## WHAT YOU SHOULD DO
Print every entry exactly as written and exclude all images.

*** Opening of SOURCE MATERIAL ***

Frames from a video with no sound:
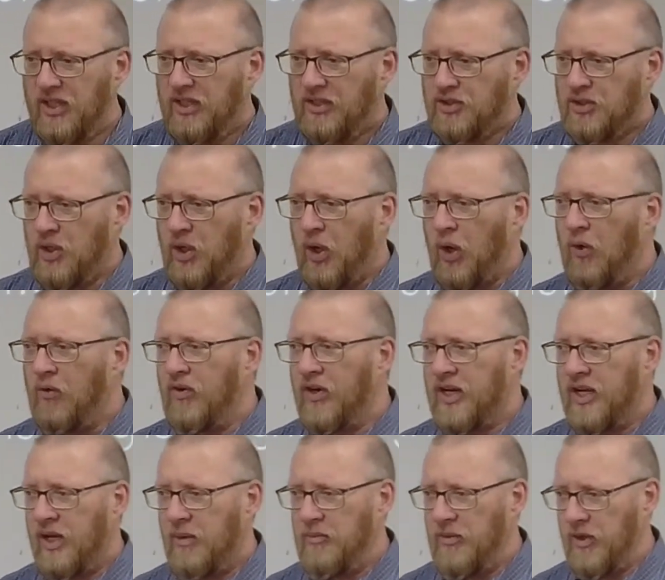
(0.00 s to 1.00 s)
to
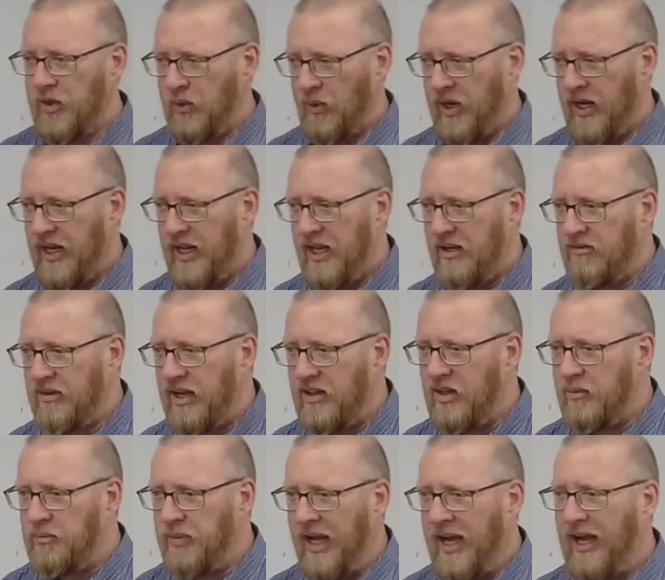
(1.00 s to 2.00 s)
overcome the grave and the
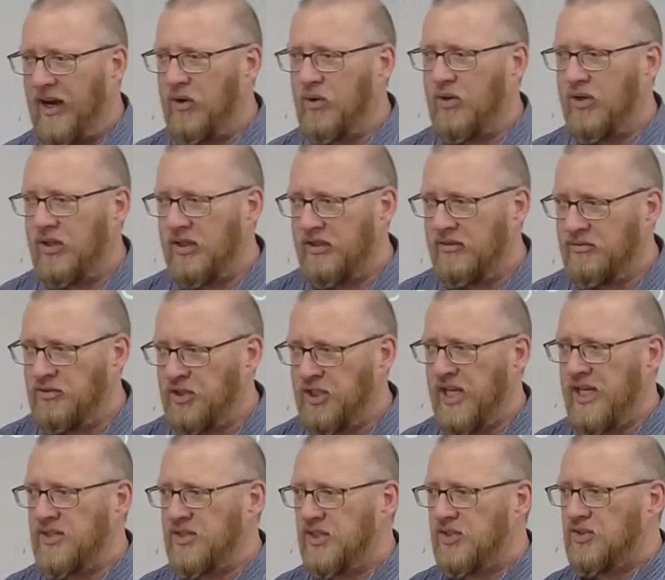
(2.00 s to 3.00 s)
power of
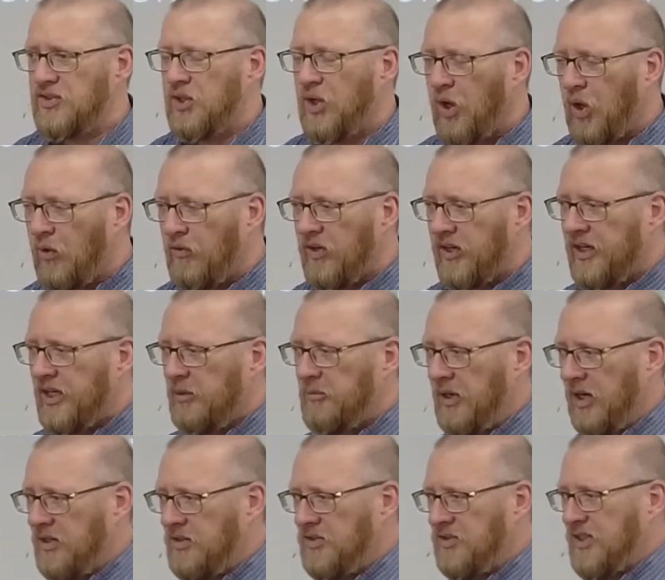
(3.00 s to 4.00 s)
Jesus to overcome
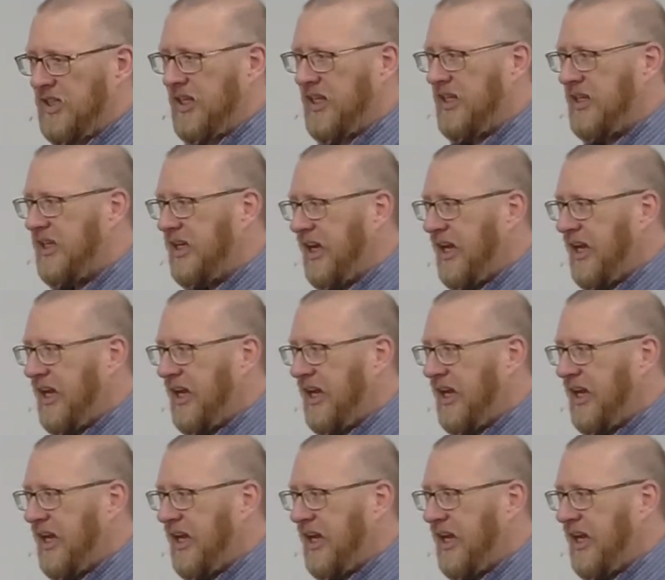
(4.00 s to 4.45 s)
our sin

*** Close of SOURCE MATERIAL ***

## EXPECTED ANSWER
Frames from a video with no sound:
(0.00 s to 1.00 s)
to
(1.00 s to 2.00 s)
overcome the grave and the
(2.00 s to 3.00 s)
power of
(3.00 s to 4.00 s)
Jesus to overcome
(4.00 s to 4.45 s)
our sin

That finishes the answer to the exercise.